Checks#

A check asserts one condition on an item and reports a violation when the item fails it. The check engine turns a collection’s configuration into a verdict on each item: it resolves the checks that apply, runs them, and collects their violations. This page explains the model the engine is built on, how check libraries supply and run checks, and why the pieces are shaped the way they are. For the per-type catalog see the check types reference; for the end-to-end data flow of one check invocation see the domain model.

Terms#

Term	Meaning
Check	Shorthand for a check instance when context is unambiguous.
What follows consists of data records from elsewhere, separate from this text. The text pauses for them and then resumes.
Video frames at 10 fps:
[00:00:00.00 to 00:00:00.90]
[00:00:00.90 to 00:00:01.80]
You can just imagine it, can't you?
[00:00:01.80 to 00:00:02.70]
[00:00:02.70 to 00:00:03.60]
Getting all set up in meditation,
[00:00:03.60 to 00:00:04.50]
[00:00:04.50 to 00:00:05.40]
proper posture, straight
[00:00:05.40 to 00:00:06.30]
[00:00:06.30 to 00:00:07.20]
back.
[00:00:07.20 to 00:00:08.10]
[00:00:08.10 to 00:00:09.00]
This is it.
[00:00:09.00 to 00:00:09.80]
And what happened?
A check asserts one condition and reports a violation when the condition fails.
Check type	The reusable definition of a constraint: `object_required_field`, `markdown_single_h1`, and so on. A check type is selected by its `kind:` id and appears in the generated check types reference.
Check instance	One configured check attached to a collection or filesystem scope: a check type plus its arguments, written as one YAML object under `checks:`. The type is the rule; the instance is the rule applied here.
Family	The kind of source data a check type reads: `structuredObject` (frontmatter), `markdownBodyText` (the body), `fileSystem` (names and paths), or `plainText` (raw body text).
Attachment target	The config site where a check instance is valid: `collection` for collection `checks:`, or `filesystem` for base-level `filesystemChecks`.
Check library	The provider that supplies and runs a check type. Native libraries wrap hand-written checks; schema-backed libraries delegate to an external validation engine.
Runtime granularity	The level where a check runs. Most checks are file-scoped; a few are file-set-scoped and reason across every selected file.
Severity	The consequence of a violation. `error` fails the run; `warning` is advisory and does not change the exit code.
Violation	One failed check result, with a message, source location, JSON pointer when applicable, severity, and sometimes a sibling file for collection-scoped findings.
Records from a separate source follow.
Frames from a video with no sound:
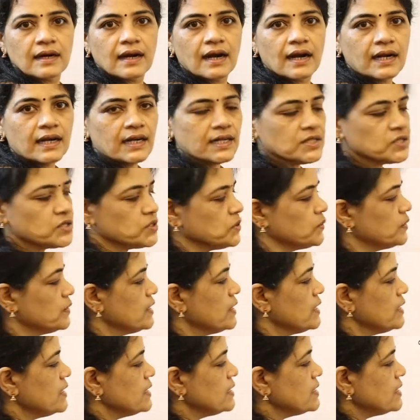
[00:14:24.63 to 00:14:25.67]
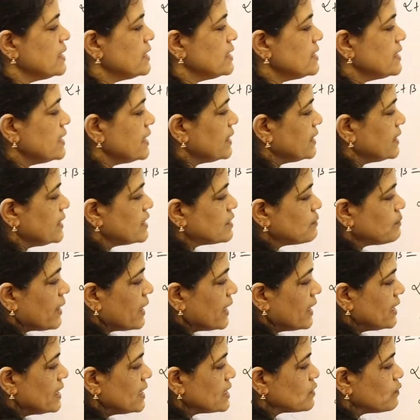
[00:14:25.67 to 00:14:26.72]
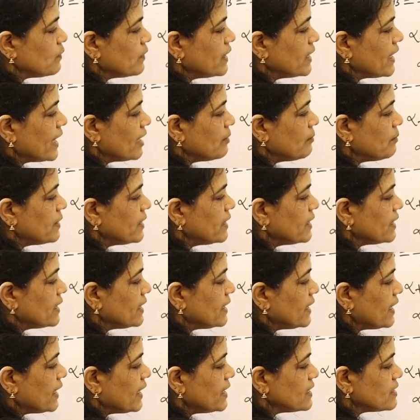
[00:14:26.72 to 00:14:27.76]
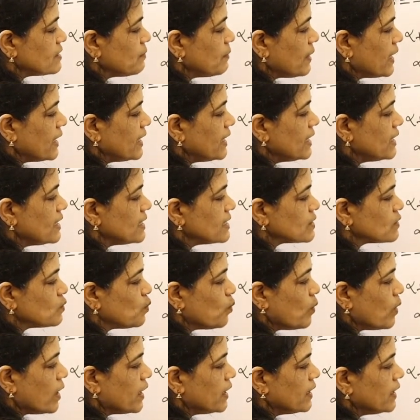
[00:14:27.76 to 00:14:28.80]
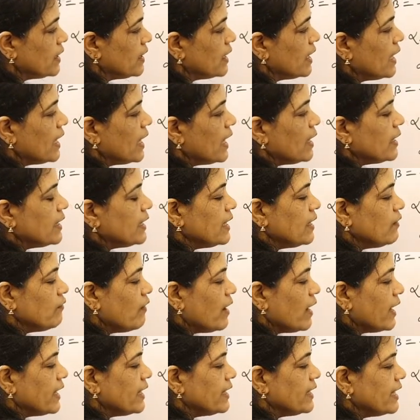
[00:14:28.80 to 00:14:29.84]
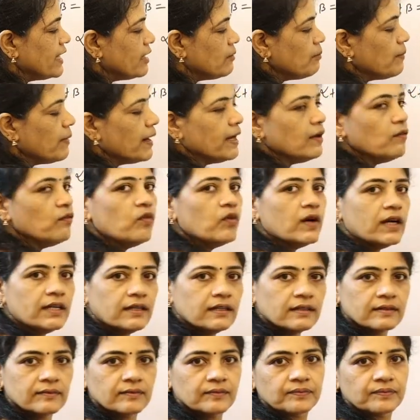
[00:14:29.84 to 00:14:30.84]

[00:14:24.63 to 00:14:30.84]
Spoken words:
Understood? See children, this minus 1 can be written as minus 1 divided by 1.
Family, library, configuration site, and runtime granularity are separate axes. Family answers what data does this check read? Library answers who runs it? Attachment target answers where can a user configure it? Runtime granularity answers does it run once per file or once per selected file set? A single family can span libraries: structuredObject includes both object from the JSON Schema library and object_required_field from the native structured-object library.

The registry is the single source of truth for check types. Each check type self-registers a Descriptor (its id, family, configurableIn, docs metadata) and a constructor. cmd/engine builds the runnable list by registry lookup; the docs generator and katalyst check-types list read the same descriptors. A parity test fails if a configured kind has no descriptor, so a check type cannot ship undocumented.

Configuration Sites#

Collection-attached checks live under a collection’s checks: list. They run after selector resolution and can use schema precedence, variants, and the collection’s full sibling set. This is the historical model and remains the right place for rules that depend on collection identity.

Filesystem-attached checks live under a filesystem base’s filesystemChecks list. Each scope selects raw files with include and exclude globs. A no-selector katalyst check runs filesystem scopes before collection checks, so a project can enforce path policy before any collection exists. Explicit collection selectors stay collection-only.

The descriptor’s ConfigurableIn list controls where a check type may be configured. During migration, an empty list means collection. File-system-family checks that only read paths can usually support both configuration sites. Checks that read frontmatter or body text declare that they need a parsed document so filesystem scopes parse lazily and path-only scopes avoid unnecessary document work.

Check libraries#

A CheckLibrary is the provider behind a check type. It is the seam that lets Katalyst delegate work to engines it does not implement itself.

Libraries come in two kinds:

Native libraries wrap hand-written checks: filesystem, plaintext, markdownbodytext, structuredobject. Their logic is Go code in the repository.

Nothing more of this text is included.